Muhammad wollte die Andacht von allem freihalten, was vom Wort ablenken konnte: Keine Bilder schmücken die Moschee, keine
Gesänge unterbrechen den Gebetsdienst.
Überhaupt war der Gesandte der Musik nicht wohlgesonnen: »Irgendwann wird es unter meinen Nachfolgern Leute geben, die ungezügeltes
sexuelles Begehren, das Tragen von seidenen Gewändern, Trinken von Alkohol und Instrumentalmusik für erlaubt halten.« Die
strenge Atmosphäre der Wüsteneinsamkeit lebt weiter in Muhammads Gebetsritual: Gott und die Seele, sonst nichts! Die Enthaltung
von Bild und Musik kompensierte der Islam in einer gleichsam transzendentalen Architektur und in einer Schriftkunst, die den
Betrachter mit Andacht erfüllt. Allah darf nichts an die Seite gestellt werden, damit seine unbedingte Einzigartigkeit gewahrt
bleibt. Auch das muslimische Paradies kennt keine Musik. Paulus erwartete dort einen alle Begriffe übersteigenden Zustand:
»Was kein Auge gesehen und kein Ohr gehört hat, was auch in keines Menschen Herz gekommen ist, das hat Gott denen bereitet,
die ihn lieben«, und dazu gehörte nach Meinung der Kirchenväter auch die Musik. Ganz anders im Islam. Hier werden tiefgreifende
Unterschiede in der Gottesvorstellung beider Religionen sichtbar.

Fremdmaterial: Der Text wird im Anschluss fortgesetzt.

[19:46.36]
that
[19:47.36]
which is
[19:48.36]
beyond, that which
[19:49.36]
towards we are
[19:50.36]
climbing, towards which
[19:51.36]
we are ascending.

Freilich, Muhammads ablehnende Einstellung zur Musik hat der Islam nie ganz und überall durchgehalten. Vom Gottesdienst blieb
die Musik allerdings bis heute strikt ausgeschlossen. Doch sie blühte an den Höfen und im Volkstum, kunstvoll und ornamentreich,
durchwoben von rhythmischen »Arabesken«. Europa verdankt den Arabern viele seiner Musikinstrumente: Laute, die Qitara, unsere
Gitarre, Streichinstrumente, Blasinstrumente wie Querflöte und Schalmei. Nicht zu vergessen die spanischen Kastagnetten! Arabische
Musikologen galten im Abendland lange als die führenden Musikwissenschaftler schlechthin.

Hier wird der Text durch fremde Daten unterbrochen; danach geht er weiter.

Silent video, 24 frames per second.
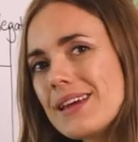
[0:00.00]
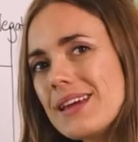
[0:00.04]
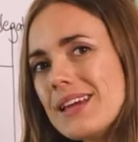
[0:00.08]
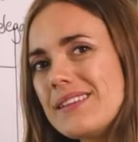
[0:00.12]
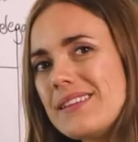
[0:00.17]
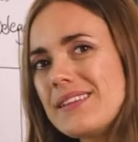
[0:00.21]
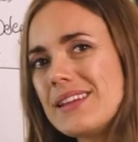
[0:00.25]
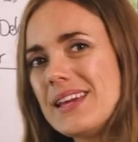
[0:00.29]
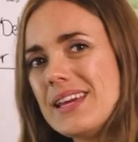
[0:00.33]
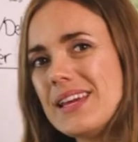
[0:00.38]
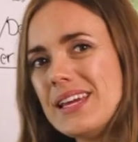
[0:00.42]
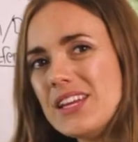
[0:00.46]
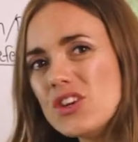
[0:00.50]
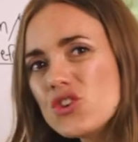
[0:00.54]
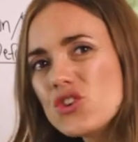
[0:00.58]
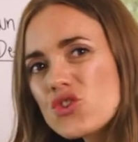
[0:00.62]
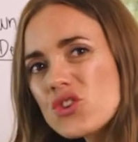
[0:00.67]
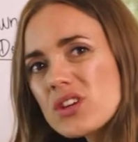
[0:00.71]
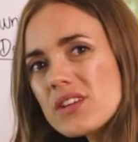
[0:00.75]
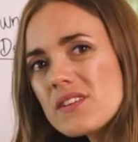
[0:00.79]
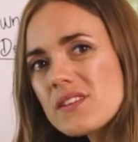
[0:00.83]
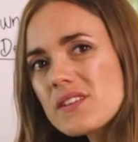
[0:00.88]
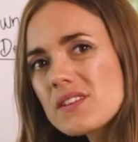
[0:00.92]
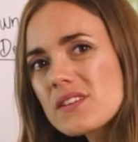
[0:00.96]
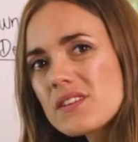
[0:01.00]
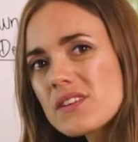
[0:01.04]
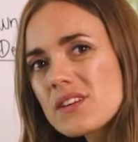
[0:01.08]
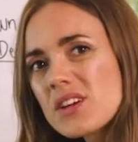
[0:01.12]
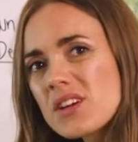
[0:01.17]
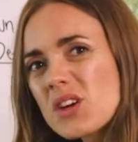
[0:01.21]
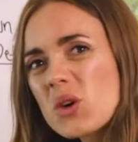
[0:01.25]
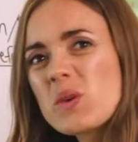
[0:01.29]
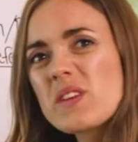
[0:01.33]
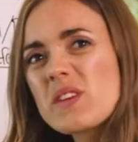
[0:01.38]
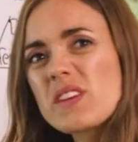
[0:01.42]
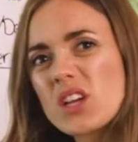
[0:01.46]
Is it interest?
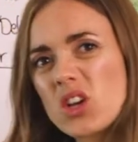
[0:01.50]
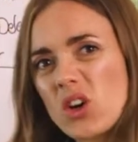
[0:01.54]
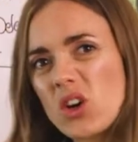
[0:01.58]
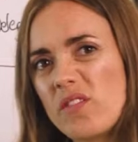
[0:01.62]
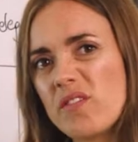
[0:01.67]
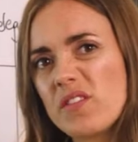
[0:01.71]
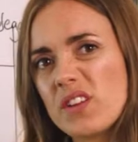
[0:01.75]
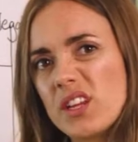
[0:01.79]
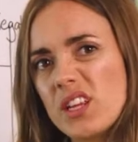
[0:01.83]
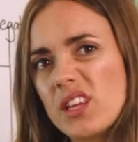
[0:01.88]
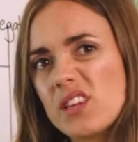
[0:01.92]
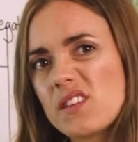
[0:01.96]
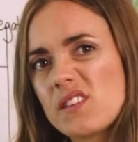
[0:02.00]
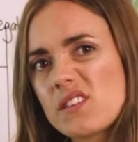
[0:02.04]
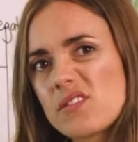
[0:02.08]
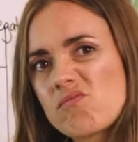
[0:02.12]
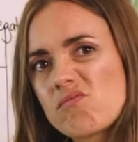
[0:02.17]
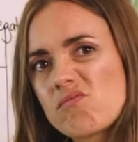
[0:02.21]
Or is it confidence?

Einfach und überschaubar waren die ersten religiösen Pflichten, die Muhammad seinen Anhängern auferlegte: an die Einzigartigkeit
Allahs glauben, ihn um Vergebung bitten, den Gebetspflichten nachkommen, den Notleidenden helfen, keinen Reichtümern nachstreben.
Eine klare, eindeutige Botschaft. Doch in Medina häuften sich vor dem Propheten zahllose neue Probleme auf, die der Weisung
des Korans bedurften. Daraus entstand als Auslegung des Korans die Scharia, das religiöse Gesetz des Islam.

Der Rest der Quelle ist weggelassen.